## THE PROBLEM
Give back the entire listing exactly as it was provided.

· · ·

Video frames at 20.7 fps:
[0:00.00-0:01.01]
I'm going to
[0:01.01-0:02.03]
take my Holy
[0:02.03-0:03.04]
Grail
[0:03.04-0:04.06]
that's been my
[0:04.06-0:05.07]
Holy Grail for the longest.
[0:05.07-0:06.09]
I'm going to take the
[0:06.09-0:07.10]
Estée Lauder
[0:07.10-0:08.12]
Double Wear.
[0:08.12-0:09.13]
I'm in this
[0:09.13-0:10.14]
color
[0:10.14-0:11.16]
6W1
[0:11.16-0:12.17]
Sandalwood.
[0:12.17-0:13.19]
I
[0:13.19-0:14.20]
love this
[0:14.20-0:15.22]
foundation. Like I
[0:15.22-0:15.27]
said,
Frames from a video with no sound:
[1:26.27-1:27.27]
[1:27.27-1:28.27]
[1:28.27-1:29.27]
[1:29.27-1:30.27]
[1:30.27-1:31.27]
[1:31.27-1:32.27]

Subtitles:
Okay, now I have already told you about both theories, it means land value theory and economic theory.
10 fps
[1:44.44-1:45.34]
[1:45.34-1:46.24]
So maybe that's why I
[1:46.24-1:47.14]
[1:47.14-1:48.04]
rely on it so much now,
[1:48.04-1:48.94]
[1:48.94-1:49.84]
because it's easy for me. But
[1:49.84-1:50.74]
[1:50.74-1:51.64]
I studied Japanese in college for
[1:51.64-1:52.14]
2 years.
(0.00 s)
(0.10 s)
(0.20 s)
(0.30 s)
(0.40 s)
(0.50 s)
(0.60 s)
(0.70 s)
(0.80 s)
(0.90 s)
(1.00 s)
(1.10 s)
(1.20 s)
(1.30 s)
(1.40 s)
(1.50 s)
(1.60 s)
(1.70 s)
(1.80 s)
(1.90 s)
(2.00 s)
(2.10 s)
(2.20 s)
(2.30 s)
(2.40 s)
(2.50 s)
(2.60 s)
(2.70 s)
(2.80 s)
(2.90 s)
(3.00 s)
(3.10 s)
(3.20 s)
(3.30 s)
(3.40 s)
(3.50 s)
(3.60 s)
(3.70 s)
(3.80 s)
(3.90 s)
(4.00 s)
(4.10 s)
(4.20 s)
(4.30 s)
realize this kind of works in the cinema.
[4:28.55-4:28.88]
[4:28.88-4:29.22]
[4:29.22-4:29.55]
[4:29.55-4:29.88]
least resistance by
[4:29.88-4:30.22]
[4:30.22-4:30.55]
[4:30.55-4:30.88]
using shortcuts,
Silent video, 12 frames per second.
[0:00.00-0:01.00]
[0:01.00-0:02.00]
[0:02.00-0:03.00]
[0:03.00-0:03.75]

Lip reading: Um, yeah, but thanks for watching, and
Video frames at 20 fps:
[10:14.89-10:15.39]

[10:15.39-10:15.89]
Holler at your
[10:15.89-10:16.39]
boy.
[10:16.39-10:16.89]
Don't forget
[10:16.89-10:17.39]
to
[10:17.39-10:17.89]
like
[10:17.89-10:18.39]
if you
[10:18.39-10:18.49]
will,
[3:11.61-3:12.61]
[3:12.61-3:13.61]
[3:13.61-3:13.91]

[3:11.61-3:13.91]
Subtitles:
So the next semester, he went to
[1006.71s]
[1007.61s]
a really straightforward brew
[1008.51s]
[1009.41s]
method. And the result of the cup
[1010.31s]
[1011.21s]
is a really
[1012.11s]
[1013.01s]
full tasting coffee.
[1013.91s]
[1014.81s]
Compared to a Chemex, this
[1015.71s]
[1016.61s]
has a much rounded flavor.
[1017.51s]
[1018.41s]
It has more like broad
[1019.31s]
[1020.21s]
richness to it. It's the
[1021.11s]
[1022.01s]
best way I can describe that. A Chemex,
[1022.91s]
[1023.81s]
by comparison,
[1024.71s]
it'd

· · ·

## SOLUTION BELOW
Video frames at 20.7 fps:
[0:00.00-0:01.01]
I'm going to
[0:01.01-0:02.03]
take my Holy
[0:02.03-0:03.04]
Grail
[0:03.04-0:04.06]
that's been my
[0:04.06-0:05.07]
Holy Grail for the longest.
[0:05.07-0:06.09]
I'm going to take the
[0:06.09-0:07.10]
Estée Lauder
[0:07.10-0:08.12]
Double Wear.
[0:08.12-0:09.13]
I'm in this
[0:09.13-0:10.14]
color
[0:10.14-0:11.16]
6W1
[0:11.16-0:12.17]
Sandalwood.
[0:12.17-0:13.19]
I
[0:13.19-0:14.20]
love this
[0:14.20-0:15.22]
foundation. Like I
[0:15.22-0:15.27]
said,
Frames from a video with no sound:
[1:26.27-1:27.27]
[1:27.27-1:28.27]
[1:28.27-1:29.27]
[1:29.27-1:30.27]
[1:30.27-1:31.27]
[1:31.27-1:32.27]

Subtitles:
Okay, now I have already told you about both theories, it means land value theory and economic theory.
10 fps
[1:44.44-1:45.34]
[1:45.34-1:46.24]
So maybe that's why I
[1:46.24-1:47.14]
[1:47.14-1:48.04]
rely on it so much now,
[1:48.04-1:48.94]
[1:48.94-1:49.84]
because it's easy for me. But
[1:49.84-1:50.74]
[1:50.74-1:51.64]
I studied Japanese in college for
[1:51.64-1:52.14]
2 years.
(0.00 s)
(0.10 s)
(0.20 s)
(0.30 s)
(0.40 s)
(0.50 s)
(0.60 s)
(0.70 s)
(0.80 s)
(0.90 s)
(1.00 s)
(1.10 s)
(1.20 s)
(1.30 s)
(1.40 s)
(1.50 s)
(1.60 s)
(1.70 s)
(1.80 s)
(1.90 s)
(2.00 s)
(2.10 s)
(2.20 s)
(2.30 s)
(2.40 s)
(2.50 s)
(2.60 s)
(2.70 s)
(2.80 s)
(2.90 s)
(3.00 s)
(3.10 s)
(3.20 s)
(3.30 s)
(3.40 s)
(3.50 s)
(3.60 s)
(3.70 s)
(3.80 s)
(3.90 s)
(4.00 s)
(4.10 s)
(4.20 s)
(4.30 s)
realize this kind of works in the cinema.
[4:28.55-4:28.88]
[4:28.88-4:29.22]
[4:29.22-4:29.55]
[4:29.55-4:29.88]
least resistance by
[4:29.88-4:30.22]
[4:30.22-4:30.55]
[4:30.55-4:30.88]
using shortcuts,
Silent video, 12 frames per second.
[0:00.00-0:01.00]
[0:01.00-0:02.00]
[0:02.00-0:03.00]
[0:03.00-0:03.75]

Lip reading: Um, yeah, but thanks for watching, and
Video frames at 20 fps:
[10:14.89-10:15.39]

[10:15.39-10:15.89]
Holler at your
[10:15.89-10:16.39]
boy.
[10:16.39-10:16.89]
Don't forget
[10:16.89-10:17.39]
to
[10:17.39-10:17.89]
like
[10:17.89-10:18.39]
if you
[10:18.39-10:18.49]
will,
[3:11.61-3:12.61]
[3:12.61-3:13.61]
[3:13.61-3:13.91]

[3:11.61-3:13.91]
Subtitles:
So the next semester, he went to
[1006.71s]
[1007.61s]
a really straightforward brew
[1008.51s]
[1009.41s]
method. And the result of the cup
[1010.31s]
[1011.21s]
is a really
[1012.11s]
[1013.01s]
full tasting coffee.
[1013.91s]
[1014.81s]
Compared to a Chemex, this
[1015.71s]
[1016.61s]
has a much rounded flavor.
[1017.51s]
[1018.41s]
It has more like broad
[1019.31s]
[1020.21s]
richness to it. It's the
[1021.11s]
[1022.01s]
best way I can describe that. A Chemex,
[1022.91s]
[1023.81s]
by comparison,
[1024.71s]
it'd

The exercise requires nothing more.